Crowdsourcing Disaster Relief

In July 2010, unprecedented monsoon rains triggered massive flooding in Pakistan.  By the middle of August, flooding covered one-fifth of Pakistan’s total land area.  Roughly 21 million Pakistanis, or about 10% of the country’s population, have been affected by the flooding.  Although the flooding in Pakistan has affected more people than the 2004 Indian Ocean tsunami (5 million), the 2005 Kashmir earthquake (3 million), and the 2010 Haiti earthquake (3 million) combined, relief aid and press coverage has lagged far behind past crises.

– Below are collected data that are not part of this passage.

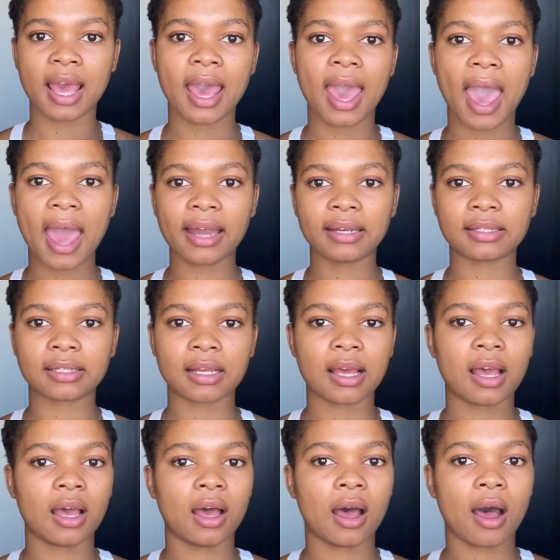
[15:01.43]
And
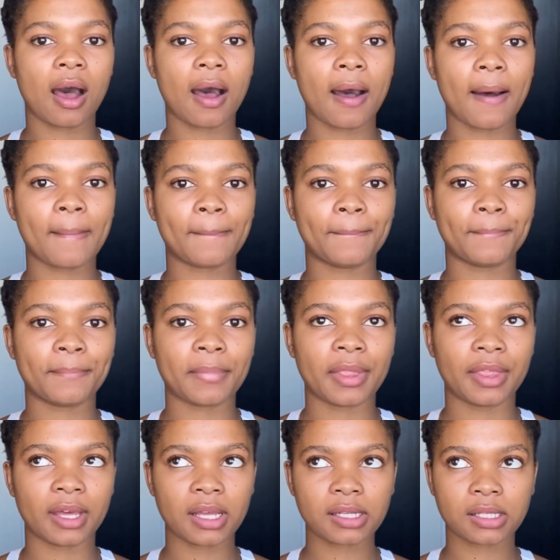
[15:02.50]

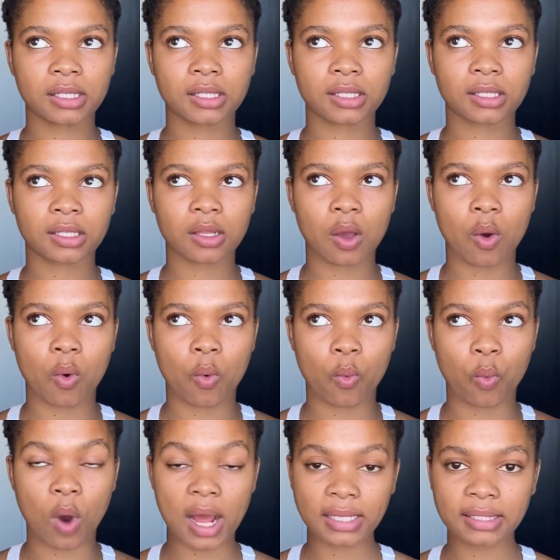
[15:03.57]
this
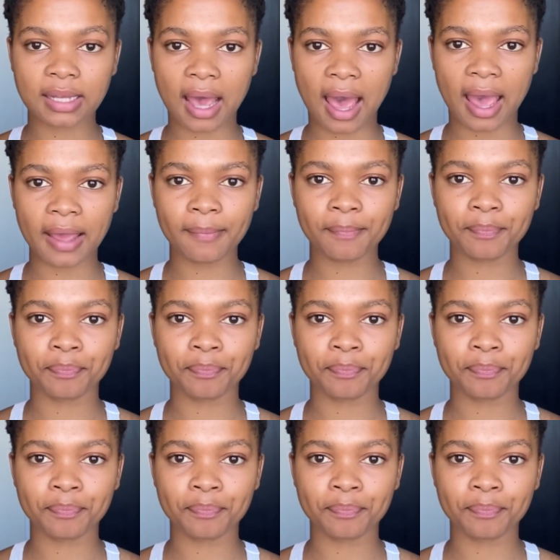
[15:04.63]
one time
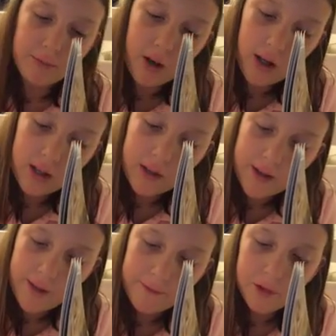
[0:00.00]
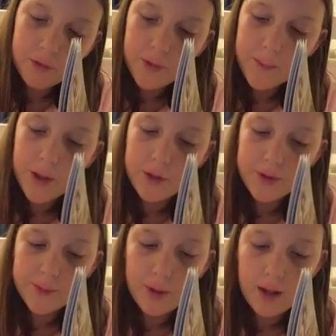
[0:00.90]
rock that flew from
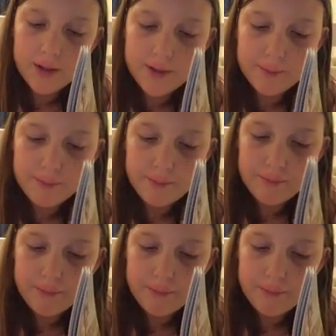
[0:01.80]
under his paws and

A number of innovative organizations have begun to take a different approach to disaster relief, and the flooding in Pakistan presented one of the first opportunities to test their efforts.  CrisisCommons is a “global network of volunteers who help people and places in times of crisis.  They mobilize tech-savvy volunteers to develop technical solutions that facilitate information sharing.  CrisisCommons organized CrisisCamps across the world that brought together both programmers and non-technical volunteers to innovate solutions to common problems during crises.  One such solution, engineered at the latest round of CrisisCamps, is I’m Ok, a simple application designed to allow people to tell their family and friends they are ok during an emergency, when landlines and cellular networks may be down.